Re: Pot Odds Question
- From: "David Nicoson" <bigdavex@xxxxxxxxx>
- Date: 19 Jan 2006 11:28:20 -0800
muzicman789@xxxxxxxxx wrote:
> How exactly did you get the "1.6 :1 chance of improving" ?
I looked it up in a chart. But we can compute it.
outs = 10
unknown cards = 52 - 2 - 3 = 47
non-outs = 47 - 10 = 37
The probability of missing on both the turn and the river =
(probability of missing on the turn) x (probabability of missing on the
river)
(37/47) x (36/46) = 0.616
Convert to odds notation by dividing the chance of losing by the chance
of winning:
(0.616) / (1 - 0.616) = 1.6
Someone else commented on the 2x outs rule for the percentage.

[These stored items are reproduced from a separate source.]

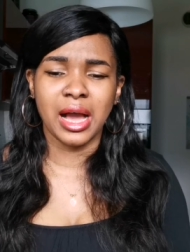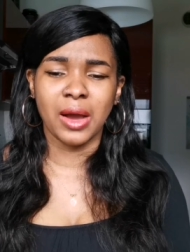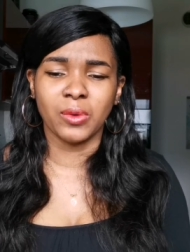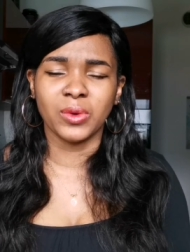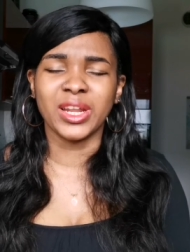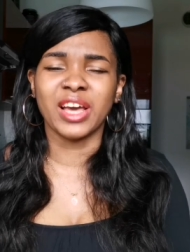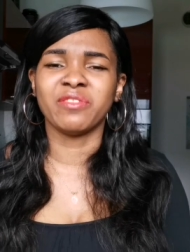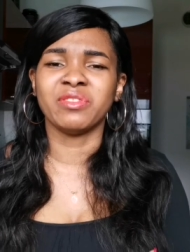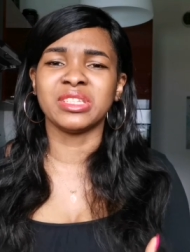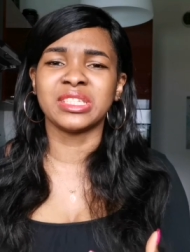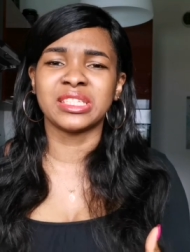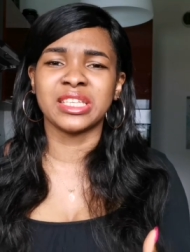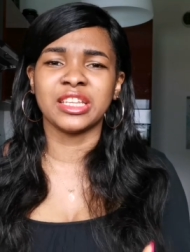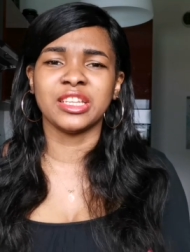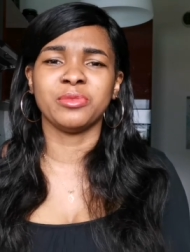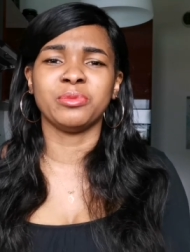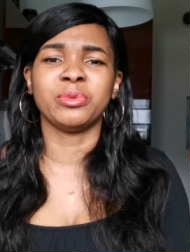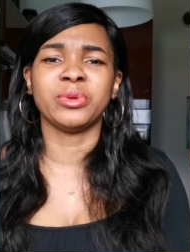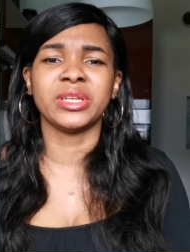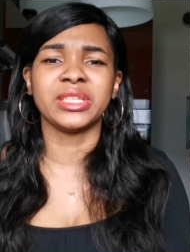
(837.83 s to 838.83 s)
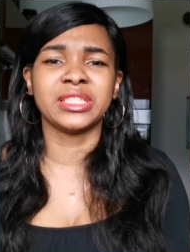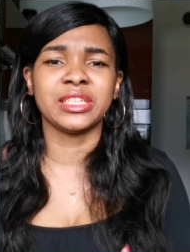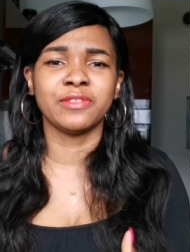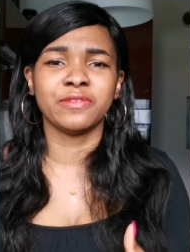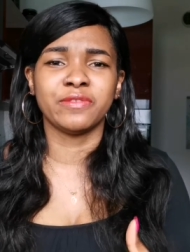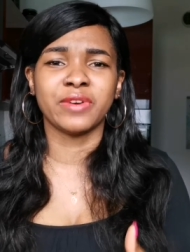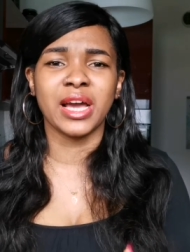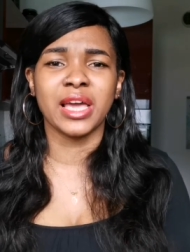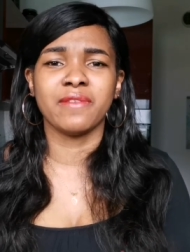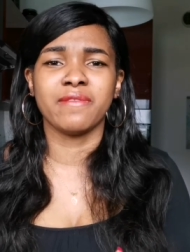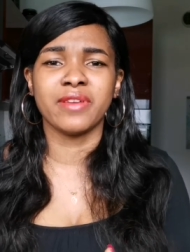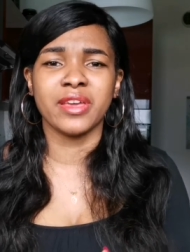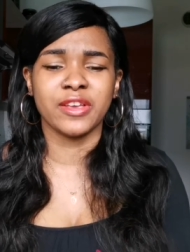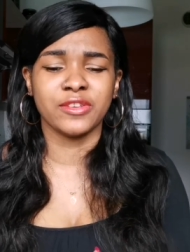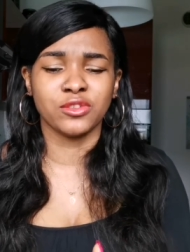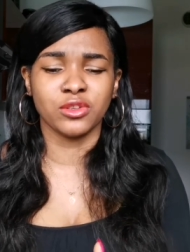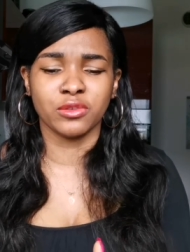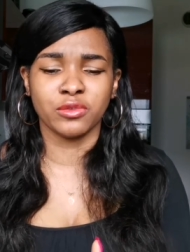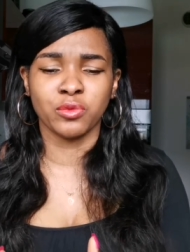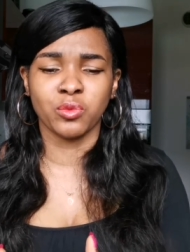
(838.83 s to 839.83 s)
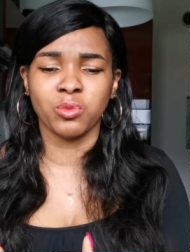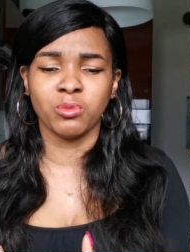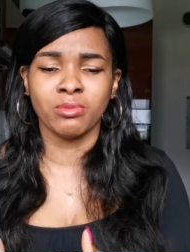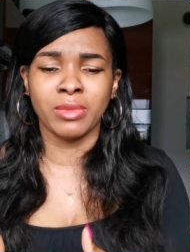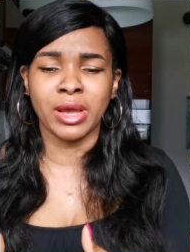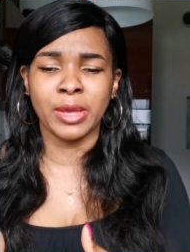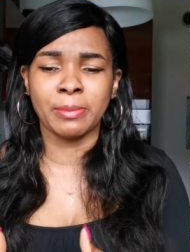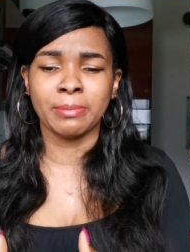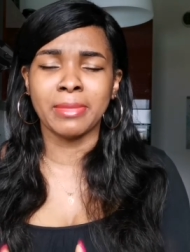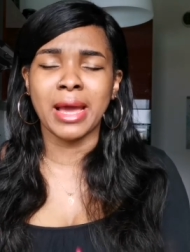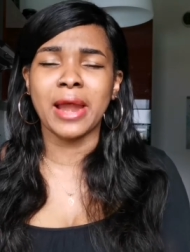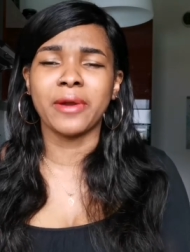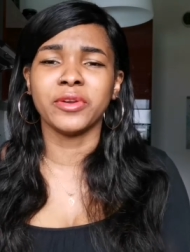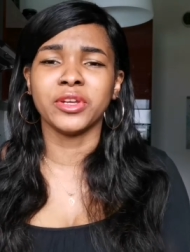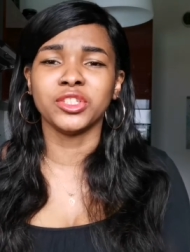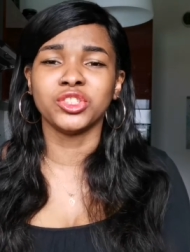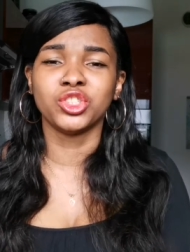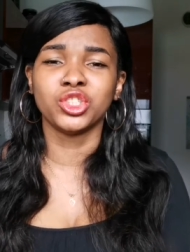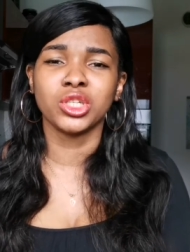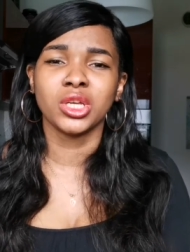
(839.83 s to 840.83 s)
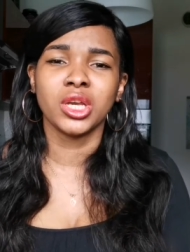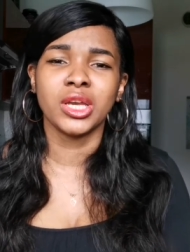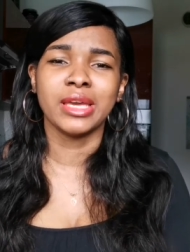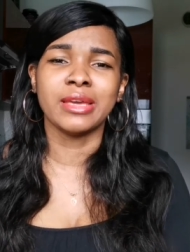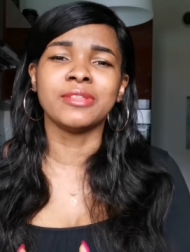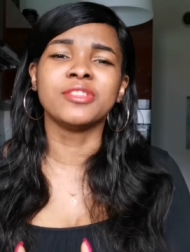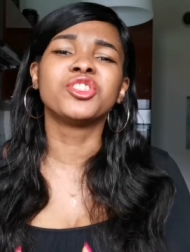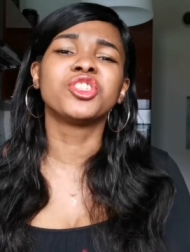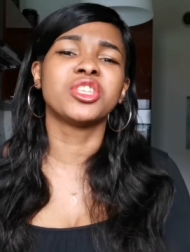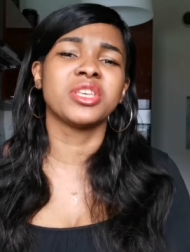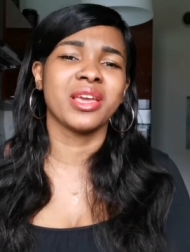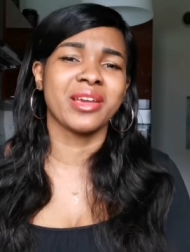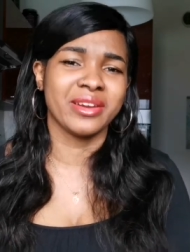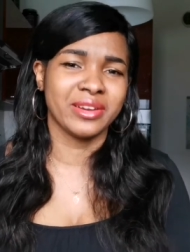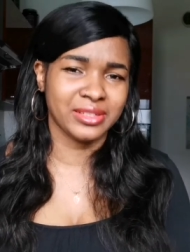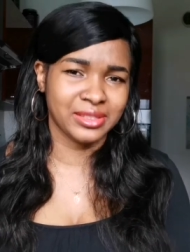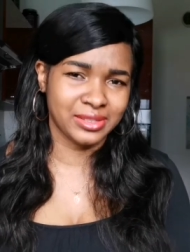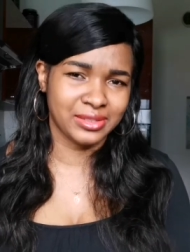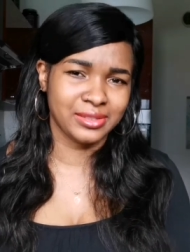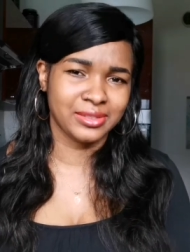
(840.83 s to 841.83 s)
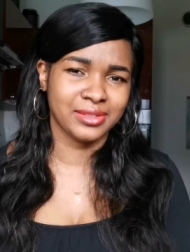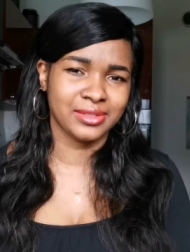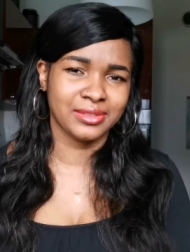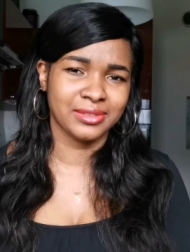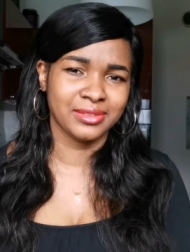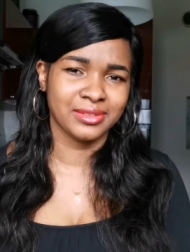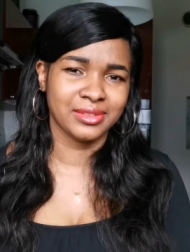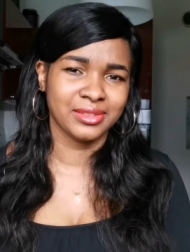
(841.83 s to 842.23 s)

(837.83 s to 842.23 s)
I would have been celebrating five years of my marriage in tears.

That
works because 47 x 2 is about 100. And the chance of hitting on both
the turn and river is small, so adding the probabilities of hitting on
the turn and river isn't so far off. So to estimate:
10 outs x 4 = 40%.
60% / 40% = 1.5:1
That's certainly close enough for most purposes. This method does get
out of whack when the number of outs gets bigger, though, because the
chance of hitting twice becomes significant. So fudge your chances
back down for large numbers of outs.
.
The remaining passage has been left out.